A Organização Mundial da Saúde (OMS) classificou como “preocupante” a variante B.1.1.529 da Covid-19 e vai chamá-la de omicron. Mais cedo, o porta-voz da órgão, Christian Lindmeier, disse que várias semanas seriam necessárias para compreender o nível de transmissão e a virulência da nova cepa do coronavírus que foi detectada na África do Sul.

“A variante B.1.1.529 foi relatada pela primeira vez à OMS pela África do Sul em 24 de novembro de 2021 (…) Esta variante tem um grande número de mutações, algumas das quais são preocupantes”, disse o grupo de especialistas comissionados pela OMS para acompanhar a evolução da Covid-19.

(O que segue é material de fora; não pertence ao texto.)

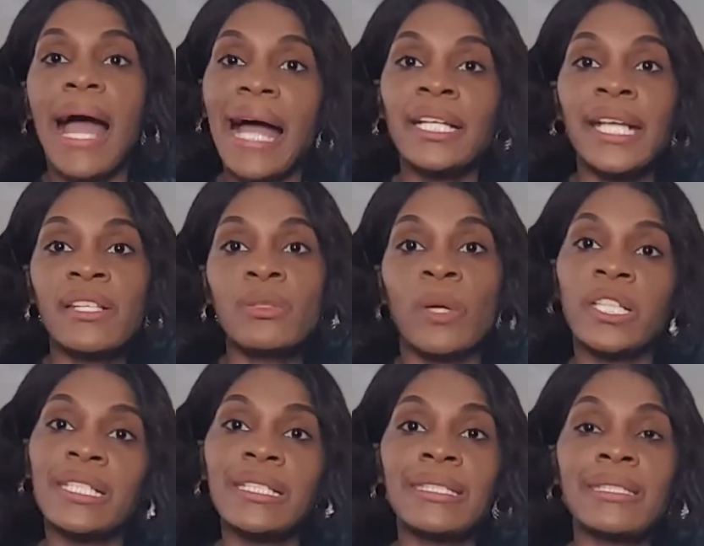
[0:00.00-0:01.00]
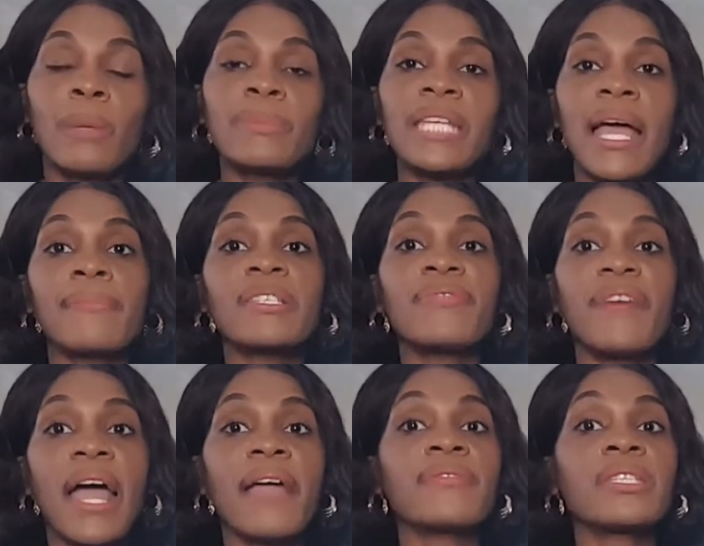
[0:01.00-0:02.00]
And guess what? It's sometimes
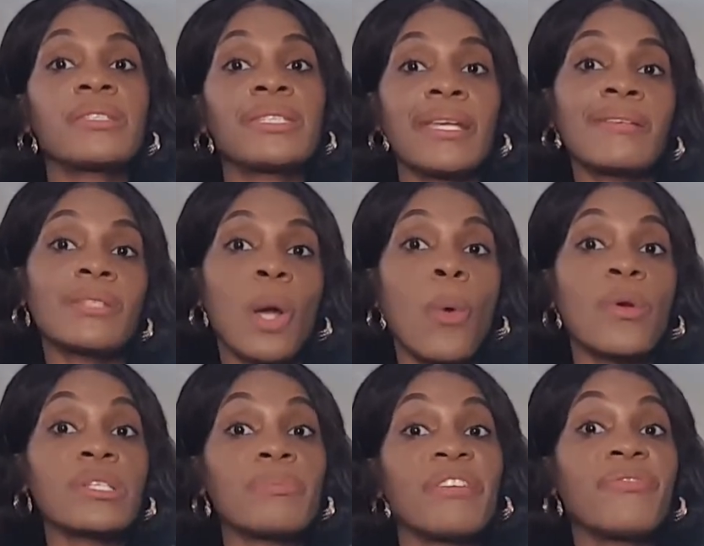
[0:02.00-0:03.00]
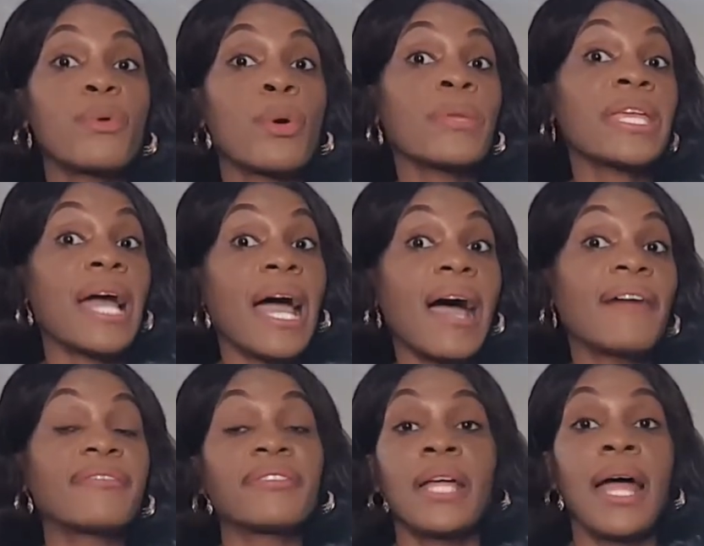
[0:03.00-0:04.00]
5, 6 hours before we
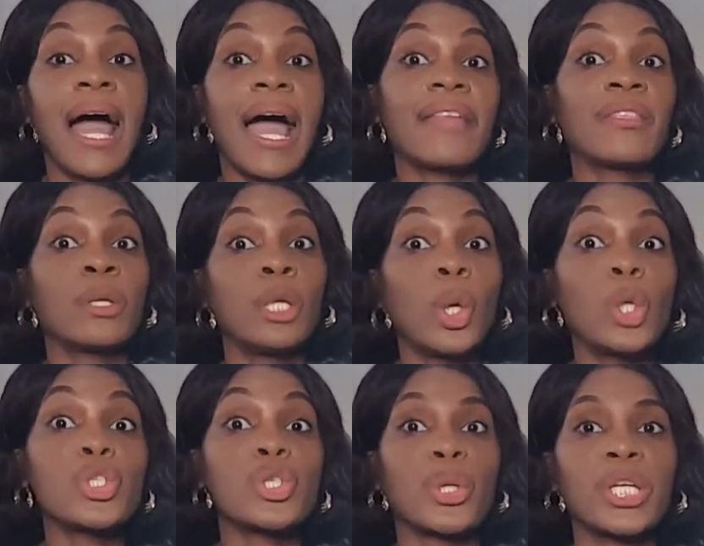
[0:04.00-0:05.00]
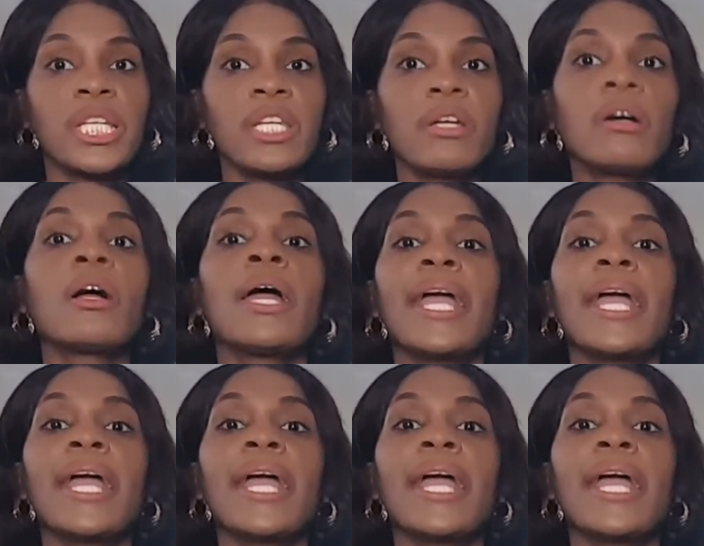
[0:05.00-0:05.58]
have either lunch or dinner.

De acordo com a OMS, o surgimento da omicron coincide com um momento de alta abrupta nos casos de coronavírus na África do Sul, e testes PCR realizados no país indicam uma maior capacidade de disseminação da cepa. Por isso, a entidade recomenda que os países aprimorem a vigilância sobre novos casos, emitam novas informações sobre a variante a uma base de dados pública e promovam estudos sobre a cepa, em nações onde há capacidade de investigação clínica.

Cientistas preocupados

A comunidade científica aguarda com ansiedade os resultados das primeiras análises da nova variante, especialmente o seu grau de resistência às vacinas. “Esta é preocupante, e é a primeira vez que afirmo isso desde a delta”, escreveu no Twitter o virologista britânico Ravi Gupta sobre a nova variante denominada B.1.1.529.

Do ponto de vista genético, ela tem um número de mutações elevado, cerca de 30 delas na proteína spike, a chave de entrada do vírus no organismo.

Com base na experiência de variantes anteriores, sabe-se que algumas dessas mutações podem representar um aumento na capacidade de transmissão e uma diminuição na eficiência das vacinas. “Pensando em termos de genética, é certo que há algo muito particular que pode ser preocupante”, disse à AFP Vincent Enouf, do Centro Nacional de Referência de vírus respiratórios do Instituto Pasteur de Paris.

Além disso, preocupa o fato de que o número de casos e o percentual atribuído a esta variante estão aumentando de forma muito rápida na província sul-africana de Gauteng, que compreende as cidades de Pretória e Johanesburgo, onde foi detectada pela primeira vez. “É preciso ser razoável, continuar monitorando e não alarmar completamente a população”, ressaltou o especialista do Instituto Pasteur.